Clearly, it would be naïve to think that Lawrence Gonzi would only have this limpid and pure consideration weighing on his mind. Internal political and electoral considerations, loyalties and personal histories would weigh on it just as heavily. But if there is a time when it is lonely at the top, it is when a prime minister worth his salt decides on his Cabinet. At that moment, only what is best for the country counts, regardless of the consequences. The dire prospect of seeing a battery of long, sour faces every time he turns his face around in parliament is just part of the burden of office.
And now to the question I started with. Why is Alfred Sant suggesting that there should be a Cabinet reshuffle? How is it that the man who wants to take Lawrence Gonzi’s place is appearing to be lending him a political hand? Is the suggestion a grand, politically disinterested and noble gesture in the interests of the nation? Call me a cynic, but I have serious doubts.
For starters, why does Alfred Sant invoke the national interest on a matter over which he has no say and, for very good reason, should have no say? The prime minister has sole discretion over the composition of his Cabinet for one overriding reason: they are his team. If they falter, his vision will remain on paper or, worse still, turn into a political nightmare. With the ministers pulling their weight, generating ideas and getting things done, Lawrence Gonzi will serve the country well and improve his chances of winning the next election.
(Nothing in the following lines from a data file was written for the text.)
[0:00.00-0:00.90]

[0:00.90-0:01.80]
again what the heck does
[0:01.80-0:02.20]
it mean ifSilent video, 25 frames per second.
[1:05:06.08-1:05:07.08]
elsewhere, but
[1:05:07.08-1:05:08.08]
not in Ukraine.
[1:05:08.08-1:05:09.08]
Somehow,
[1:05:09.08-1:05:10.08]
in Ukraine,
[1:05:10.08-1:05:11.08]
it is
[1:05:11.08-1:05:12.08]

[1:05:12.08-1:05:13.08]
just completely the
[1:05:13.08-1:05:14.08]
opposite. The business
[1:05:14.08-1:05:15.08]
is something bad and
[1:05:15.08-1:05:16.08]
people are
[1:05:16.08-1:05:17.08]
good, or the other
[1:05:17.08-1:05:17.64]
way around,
It is therefore rather odd and fishy that the prime minister’s political opponent is giving him advice on Cabinet appointments. A football coach does not give counsel to his counterpart on the opposing team, on the players to take off the team and the ones to take off the reserve bench. If Italy were to play against England in the World Cup next spring, it would amount to Ericson telling Lippi not to field Del Piero. It is just not done
Secondly, there are plenty of opportunities on which the opposition leader could have lent his support in the name of the national interest. Indeed, now that EU membership has swept the last big divisive issue off the country’s table, such support should come more naturally and on a daily basis.
Is Alfred Sant acting in this spirit? Hardly. In fact, he does not miss a chance to politicise matters that should never be politicised. His most recent declaration, made in connection with illegal immigration, that the national interest should prevail over human rights, is a case in point. On an issue which is costing us millions, fomenting racism and straining resources, and for which no civilised country has found an easy legal and political solution, is it in the national interest to make such a reckless declaration? Of course not.
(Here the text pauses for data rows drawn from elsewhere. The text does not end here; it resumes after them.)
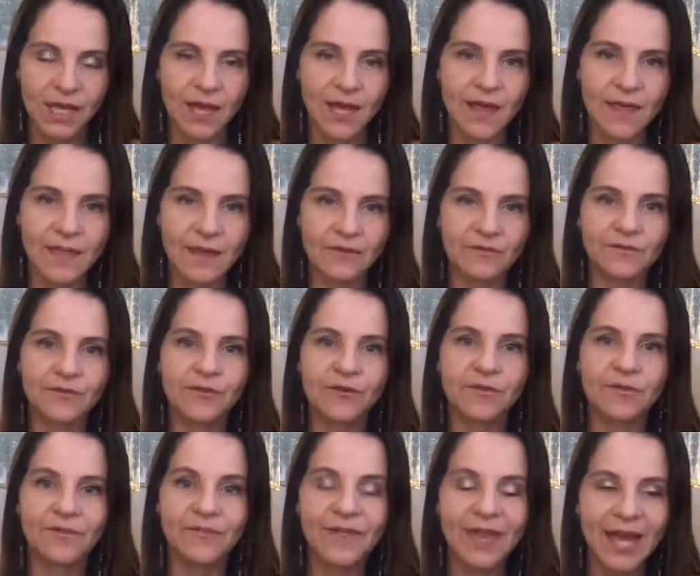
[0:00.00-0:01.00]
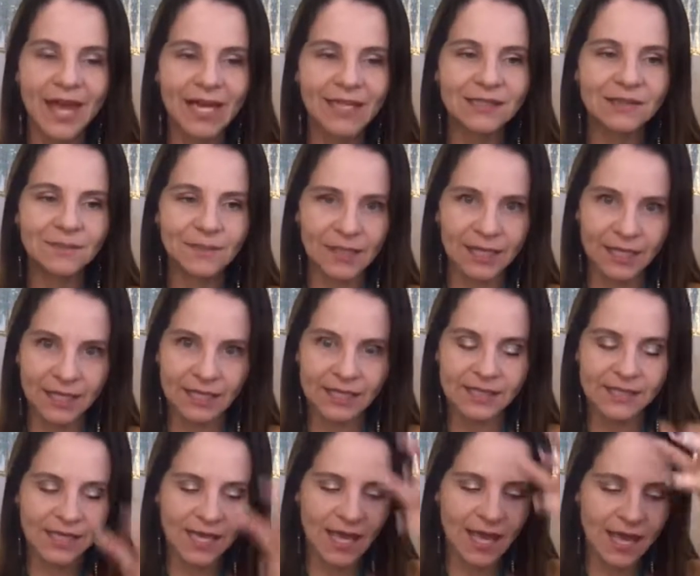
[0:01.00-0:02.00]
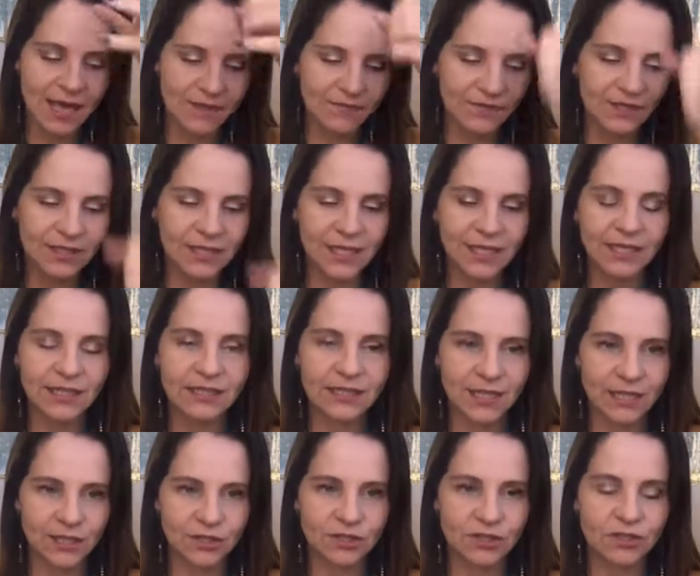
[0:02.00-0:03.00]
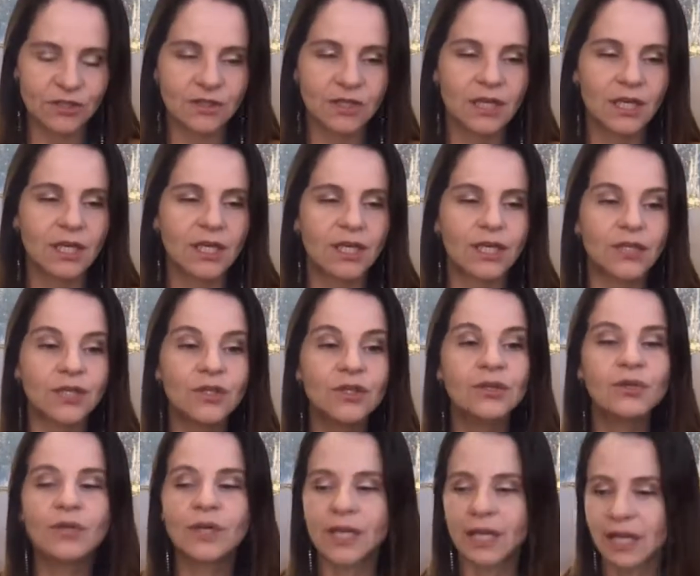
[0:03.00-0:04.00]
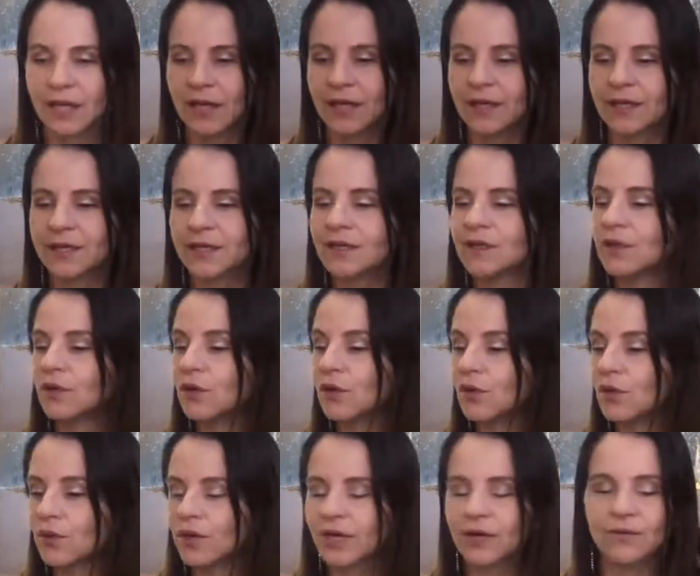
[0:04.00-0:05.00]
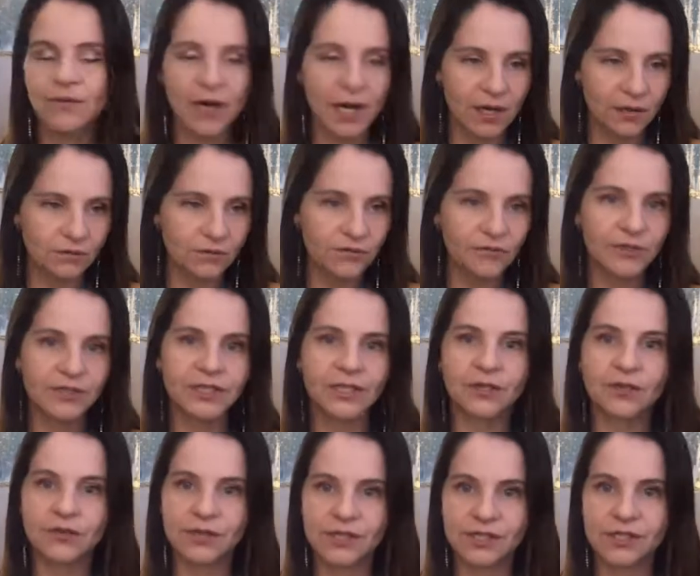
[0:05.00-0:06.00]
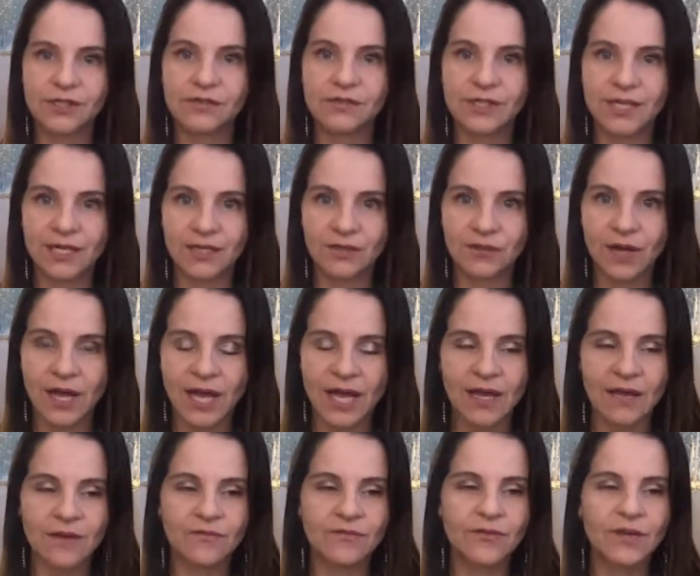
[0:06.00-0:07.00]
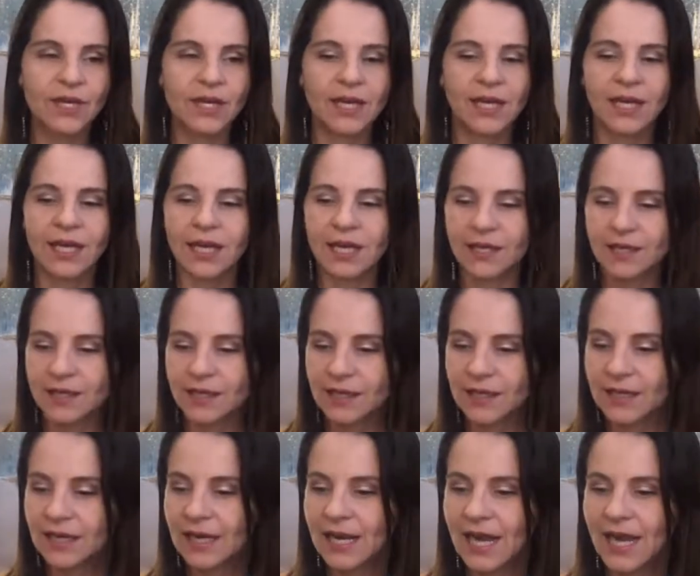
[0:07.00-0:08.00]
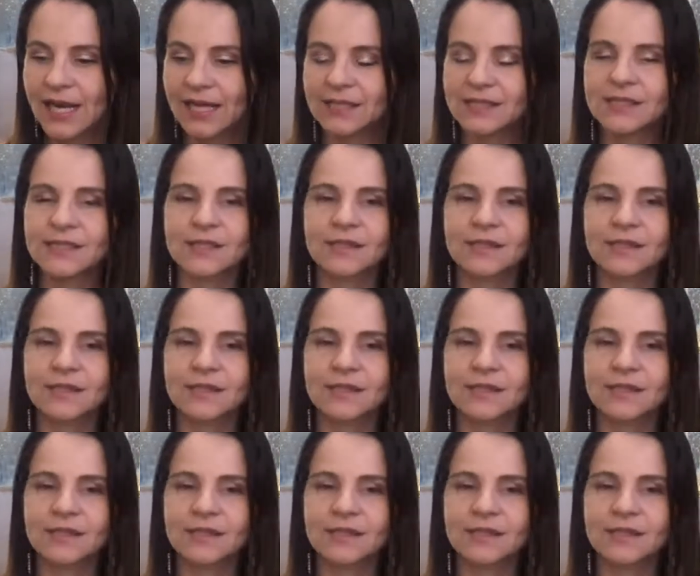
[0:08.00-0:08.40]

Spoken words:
And then from that place, having that intention, you can look around for the crystals that you have and let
My reading of Sant’s call for a Cabinet reshuffle is this. He knows that any reshuffle will give the government a boost, at least in terms of public perception. Sant also knows that if Gonzi is going to do it, he cannot wait much longer. It either happens in the coming month or two or else, in view of the general election, it will not happen at all.
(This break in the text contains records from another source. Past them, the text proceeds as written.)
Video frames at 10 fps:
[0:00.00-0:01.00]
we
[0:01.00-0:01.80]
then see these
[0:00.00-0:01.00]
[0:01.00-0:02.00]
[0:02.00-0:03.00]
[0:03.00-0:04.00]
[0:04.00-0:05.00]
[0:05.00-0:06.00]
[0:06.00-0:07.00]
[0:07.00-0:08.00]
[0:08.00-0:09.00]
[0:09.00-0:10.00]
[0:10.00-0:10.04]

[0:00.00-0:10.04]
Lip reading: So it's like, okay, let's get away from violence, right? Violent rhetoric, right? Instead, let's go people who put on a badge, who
Labour, on the other hand, will gain politically if there is no reshuffle. Sant’s calculus is rather transparent. By piling on pressure on the prime minister to change the Cabinet he is hoping to make Gonzi’s life more difficult,
calling for a reshuffle to try to prevent it. If Gonzi goes ahead nevertheless, Sant will try to get credit for it. It is the oldest trick in the political book, a classic win-win gambit.